Wednesday, September 16, 2009

Baby Namer's Regret


I have a confession to make. The wisdom of saying something of this magnitude on the internet is questionable but for the sake of brutal honesty here I go... I wish I had named my daughter Madeline. I know what you're thinking. Who says this, who thinks this, and for heaven's sake who would ever admit to others that they suffer from Baby Namer's Regret?!? It's not that I don't like the name Sophia, I do, I'm the one who came up with it, but my mom planted the seed of discontent in my head this last week while we were at Starbucks and I can't get past it.

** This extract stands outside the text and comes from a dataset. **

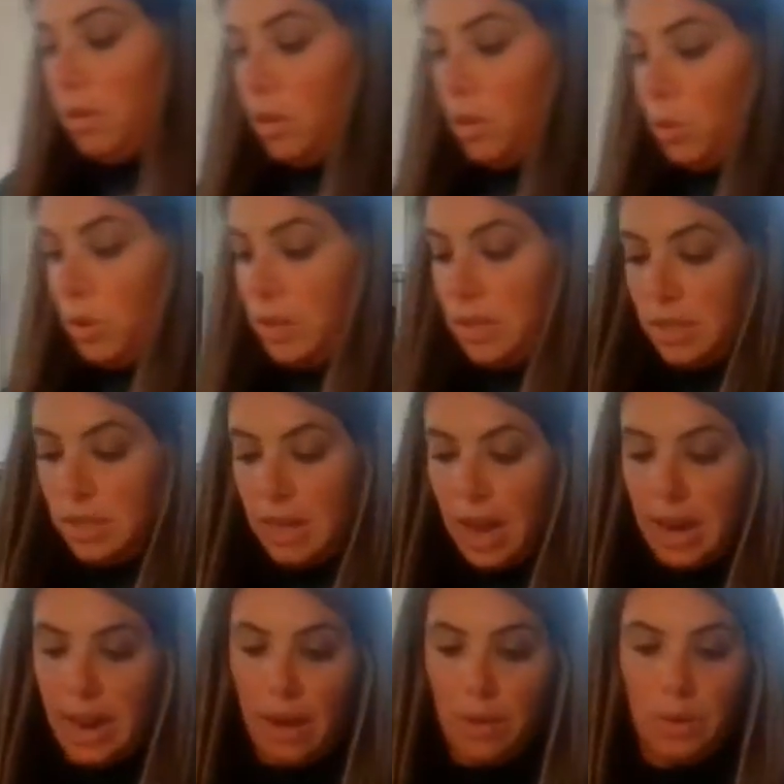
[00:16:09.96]
you can
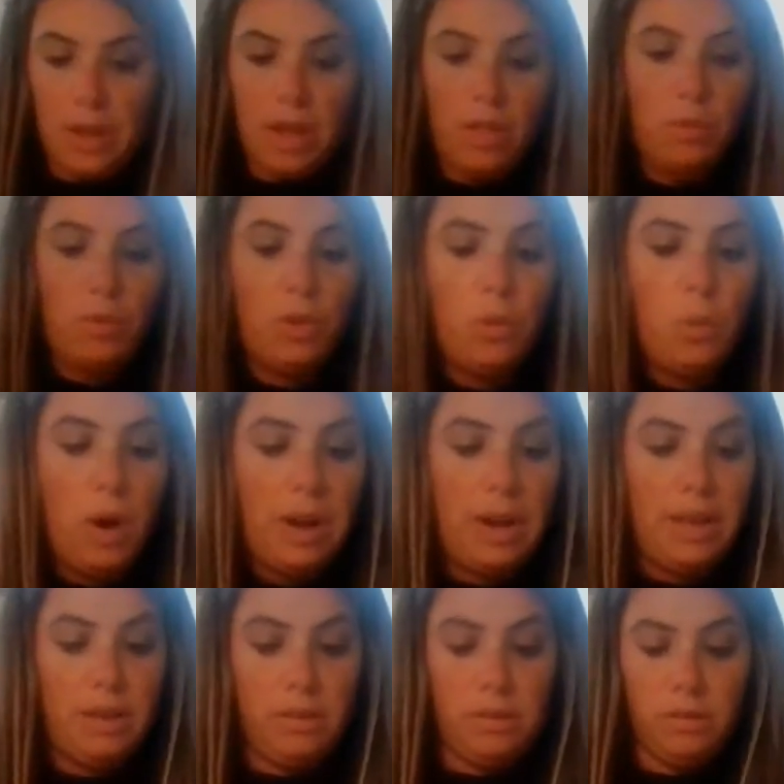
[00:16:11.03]
decide how yellow you want it.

My mother, trying to either spoil or kill my 7 week old, offered her Madeline cookies. First problem: my daughter had, only that week, learned how to swallow and digest thickened breast milk (see my first post for the gory details)... there's no way she was going to get down a cookie. Second problem: Madelines are those peaked cookies that aren't good enough to make it into the actual bakery case with all the other pastries and instead have to reside in the plastic bin by the register with the broken biscotti and instant coffee packets... doesn't her granddaughter even rank a chocolate chip? But I was going to say when Truth broke in with all her matter-of-fact about the cookies (see Frost's Birches) that I heard the name and thought it would be perfect. My daughter has redish hair just like the girl from the books, and if that's not a sign I don't know what is! I finally mustered up the courage to ask my husband about a name change and, while we were at it, changing her last name to Valentine as Madeline Valentine had a nice ring to it. He said no.
As I look over at my daughter I'm reminded that we named her Sophia because it means wisdom, something I pray she has that will guide her through life. Sophia will stay Sophia. I like that. Hmm... I wonder what he'd think about a new dog... Madeline the Mastiff?